WORK TASK: Exactly as they stand, copy the lines from the one containing "[00:00:00.20]" to the final line of the data; leave out the pictures.

====== DATA TO EXAMINE

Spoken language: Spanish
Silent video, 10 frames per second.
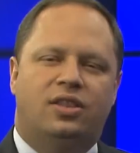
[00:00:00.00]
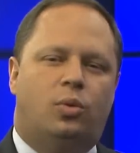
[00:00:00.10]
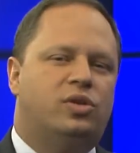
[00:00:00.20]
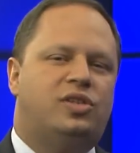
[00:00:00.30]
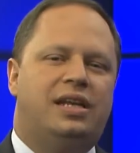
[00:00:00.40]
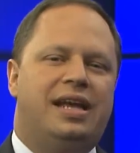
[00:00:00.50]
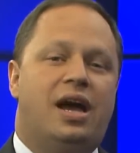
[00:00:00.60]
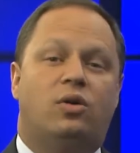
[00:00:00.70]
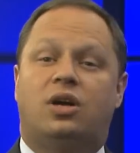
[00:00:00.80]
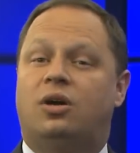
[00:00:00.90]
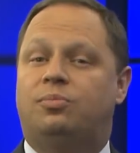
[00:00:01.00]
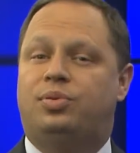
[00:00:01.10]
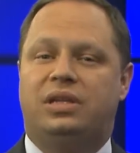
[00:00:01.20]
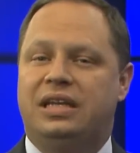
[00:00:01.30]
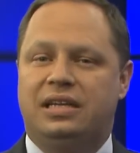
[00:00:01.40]
que le enviaremos
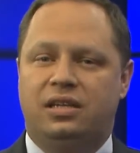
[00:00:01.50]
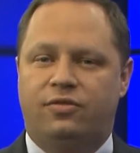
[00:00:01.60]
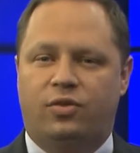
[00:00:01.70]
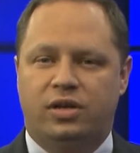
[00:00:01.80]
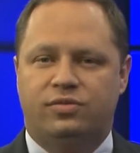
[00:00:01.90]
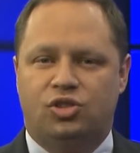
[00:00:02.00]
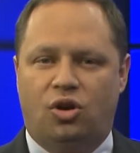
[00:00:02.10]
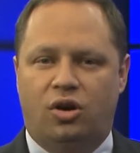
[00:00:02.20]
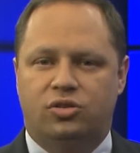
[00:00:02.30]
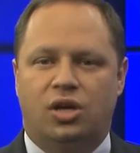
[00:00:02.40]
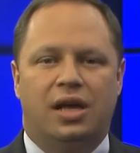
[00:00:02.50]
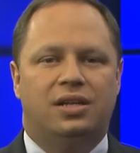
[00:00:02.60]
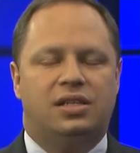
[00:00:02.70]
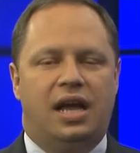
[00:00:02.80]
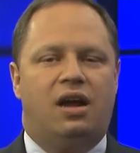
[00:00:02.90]
absolutamente gratis
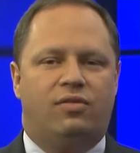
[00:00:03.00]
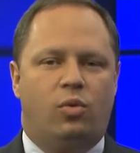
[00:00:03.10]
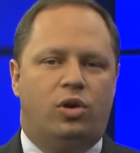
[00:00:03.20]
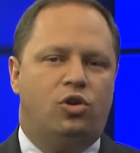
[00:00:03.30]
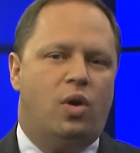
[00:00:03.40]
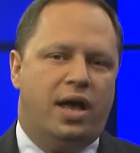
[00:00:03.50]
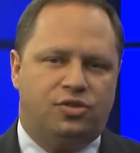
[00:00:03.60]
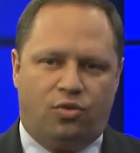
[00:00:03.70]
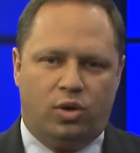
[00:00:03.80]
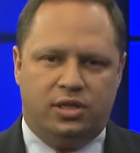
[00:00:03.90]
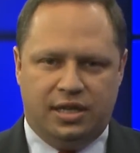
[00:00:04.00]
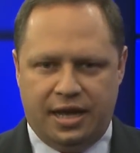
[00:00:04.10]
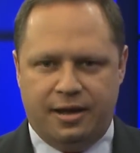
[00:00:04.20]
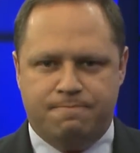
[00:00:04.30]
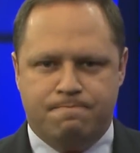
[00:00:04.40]
a todo el que la requiera
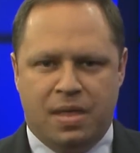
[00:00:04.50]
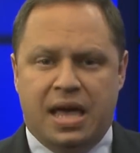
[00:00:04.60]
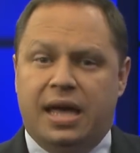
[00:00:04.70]
hoy.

============

WORKED SOLUTION:
[00:00:00.20]
[00:00:00.30]
[00:00:00.40]
[00:00:00.50]
[00:00:00.60]
[00:00:00.70]
[00:00:00.80]
[00:00:00.90]
[00:00:01.00]
[00:00:01.10]
[00:00:01.20]
[00:00:01.30]
[00:00:01.40]
que le enviaremos
[00:00:01.50]
[00:00:01.60]
[00:00:01.70]
[00:00:01.80]
[00:00:01.90]
[00:00:02.00]
[00:00:02.10]
[00:00:02.20]
[00:00:02.30]
[00:00:02.40]
[00:00:02.50]
[00:00:02.60]
[00:00:02.70]
[00:00:02.80]
[00:00:02.90]
absolutamente gratis
[00:00:03.00]
[00:00:03.10]
[00:00:03.20]
[00:00:03.30]
[00:00:03.40]
[00:00:03.50]
[00:00:03.60]
[00:00:03.70]
[00:00:03.80]
[00:00:03.90]
[00:00:04.00]
[00:00:04.10]
[00:00:04.20]
[00:00:04.30]
[00:00:04.40]
a todo el que la requiera
[00:00:04.50]
[00:00:04.60]
[00:00:04.70]
hoy.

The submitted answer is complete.